Date of Award

10-19-2015

Degree Type

Dissertation

Degree Name

Ph.D.

Department

Psychology

First Advisor

Pascual-Leone, Antonio

Keywords

Disordered eating, Emotion intensity, Emotion regulation, Self-compassion

Rights

CC BY-NC-ND 4.0

Abstract

This study explored the relationship between disordered eating patterns (i.e., dieting, binging, and binge/purging) and emotion processing deficits (i.e., perceived emotion intensity, emotion regulation, and self-compassion). The sample consisted of 209 undergraduate participants who completed a series of self-reports measuring concepts of emotion processing and disordered eating. Additionally, they described an upsetting event and their subsequent coping to feel better. Results indicated that higher levels of disordered eating are associated with higher emotional processing deficits, specifically high levels of perceived emotion intensity, difficulty regulating affect, and diminished self-compassion.
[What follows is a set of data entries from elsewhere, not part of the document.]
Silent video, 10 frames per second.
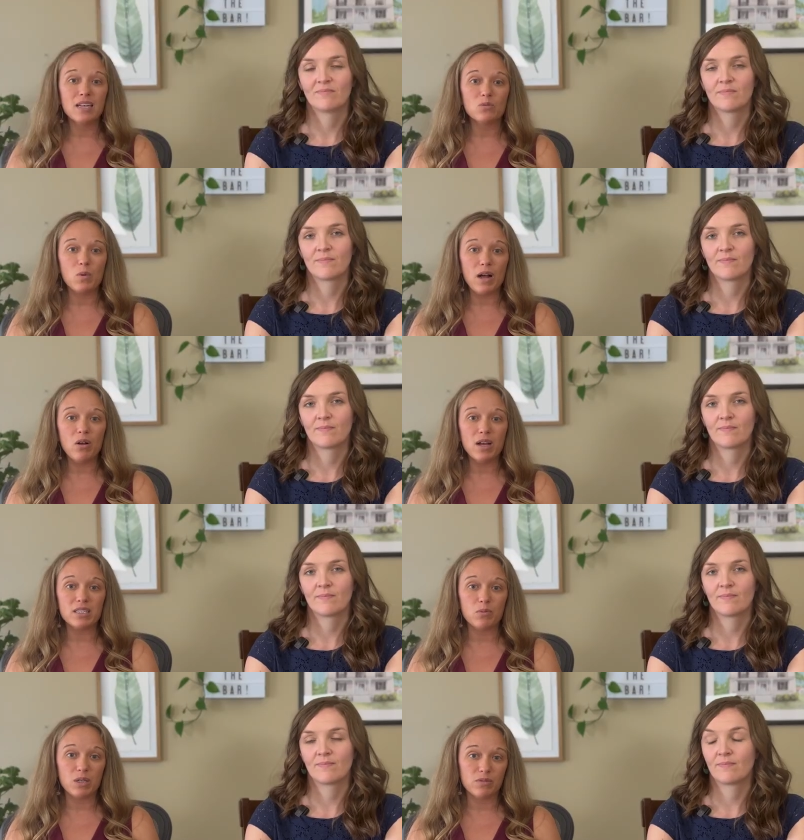Speaker 1: as well well
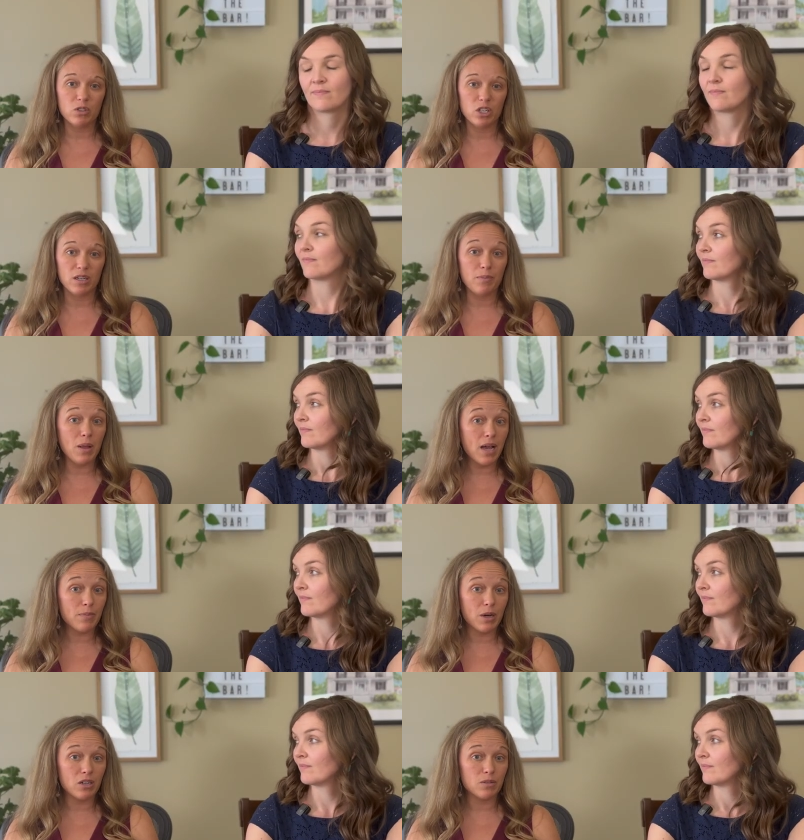as the West Virginia
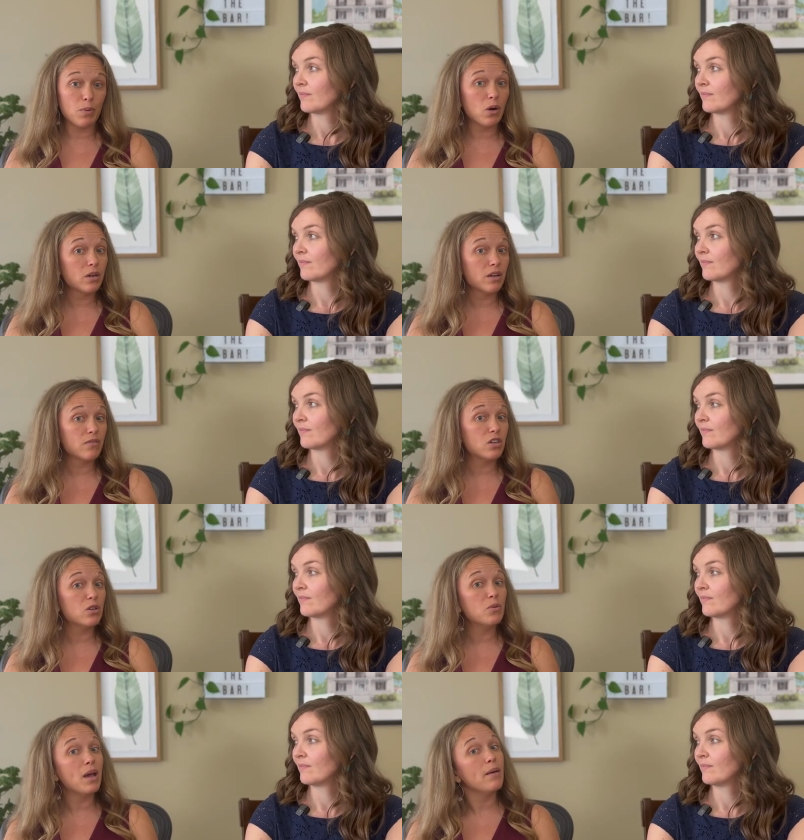Black Bears, part
Speaker 2: of the
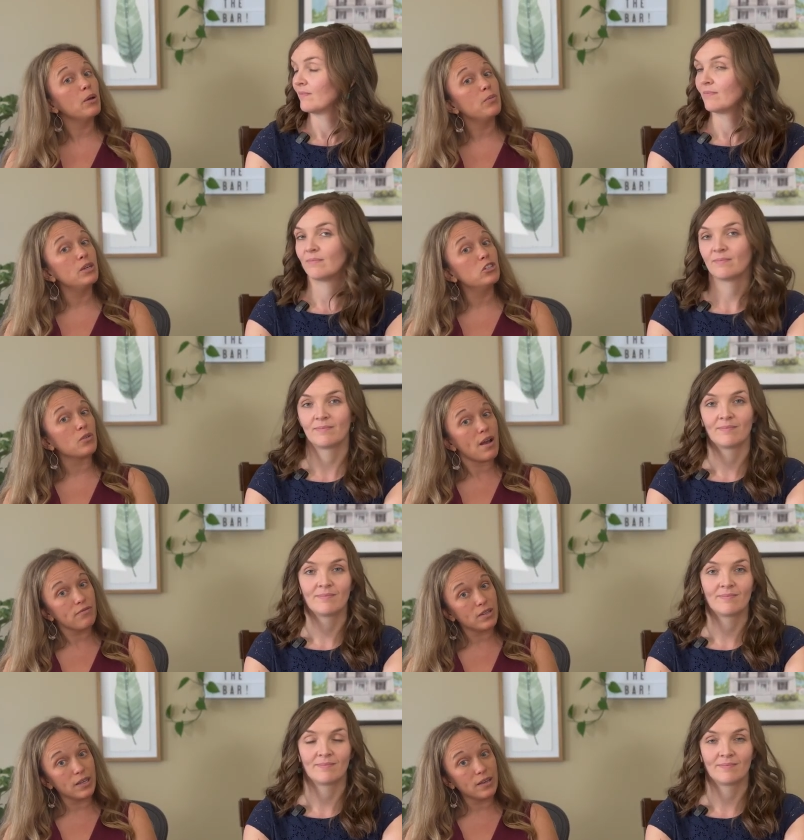new MLB
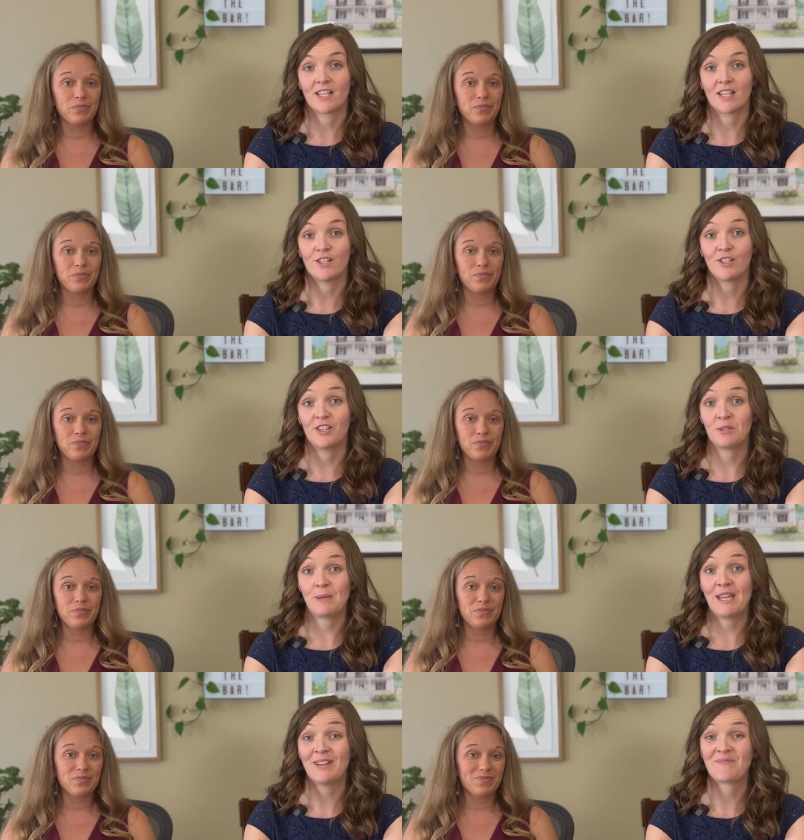Draft League. Sounds good to
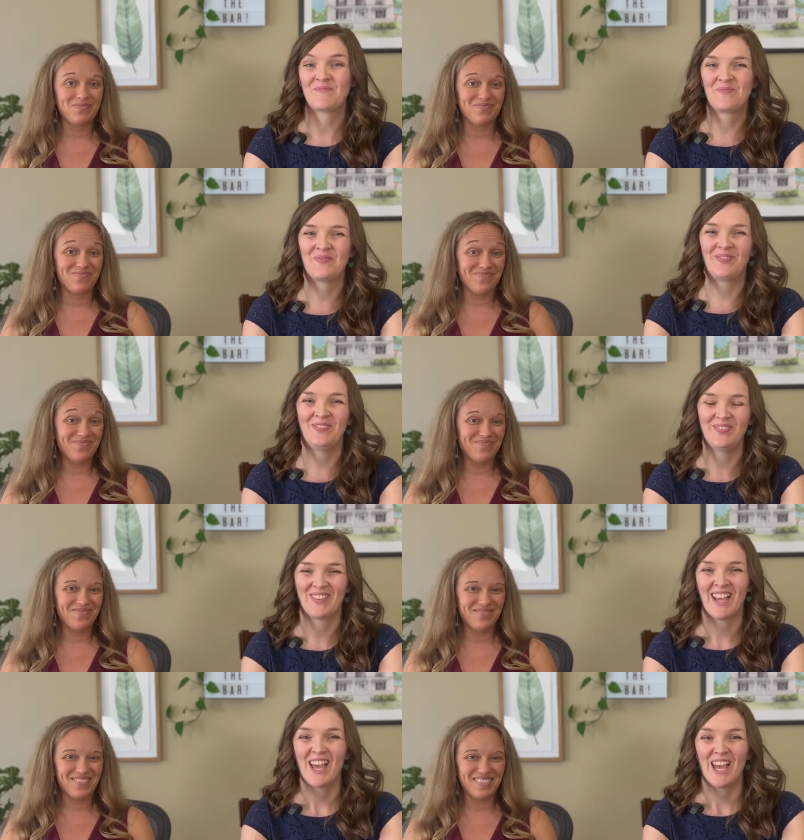me. Mm-hmm.
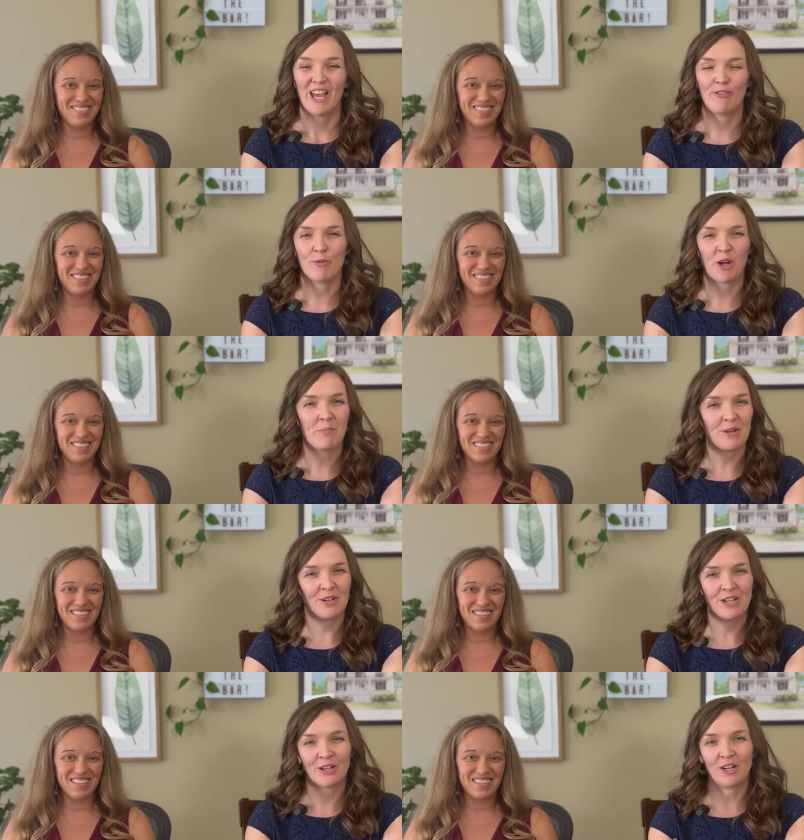If you want to be
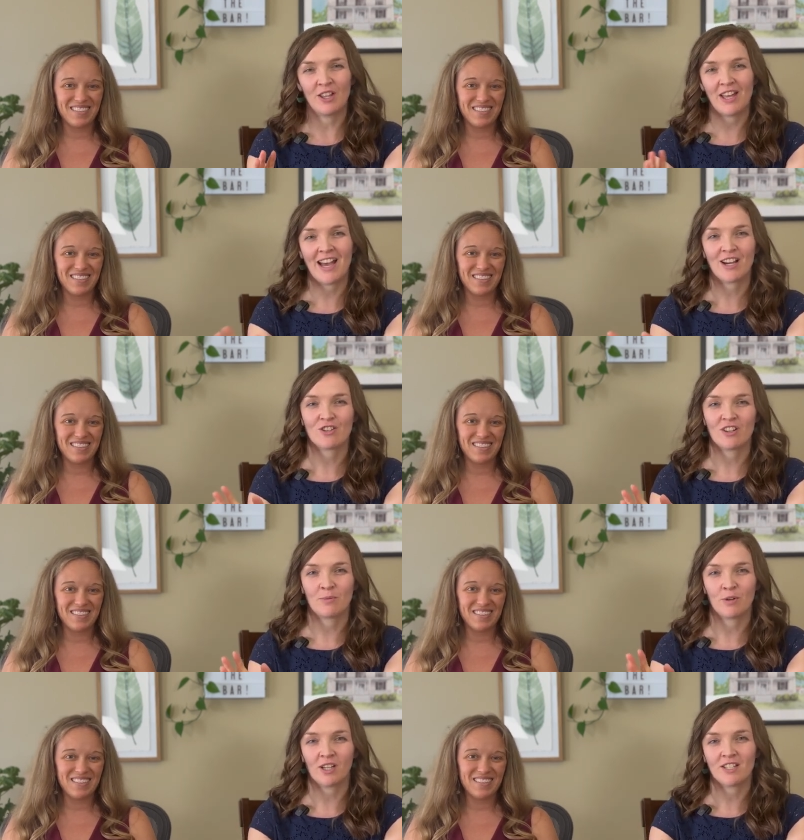near all the
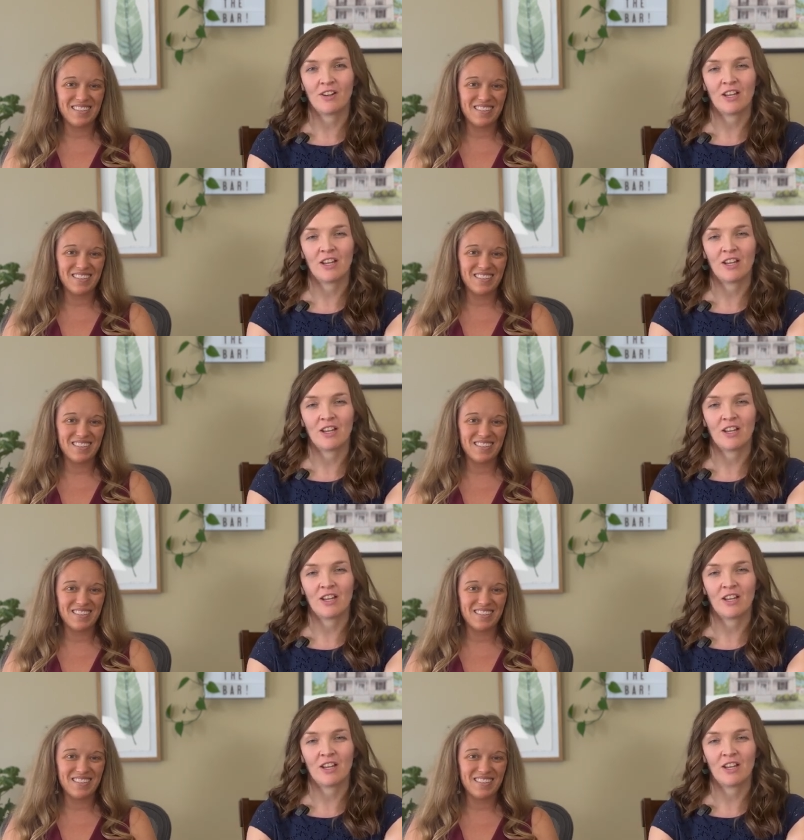action, Morgantown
Furthermore, emotion regulation mediated the relationship between emotion intensity and disordered eating. Each disordered eating type was associated with a specific profile of emotion regulation difficulties. High levels of self-compassion were associated with low levels of disordered eating and low levels of emotion processing deficits. Self-compassion was therefore identified as a significant factor in understanding the interplay between emotion processing and disordered eating patterns.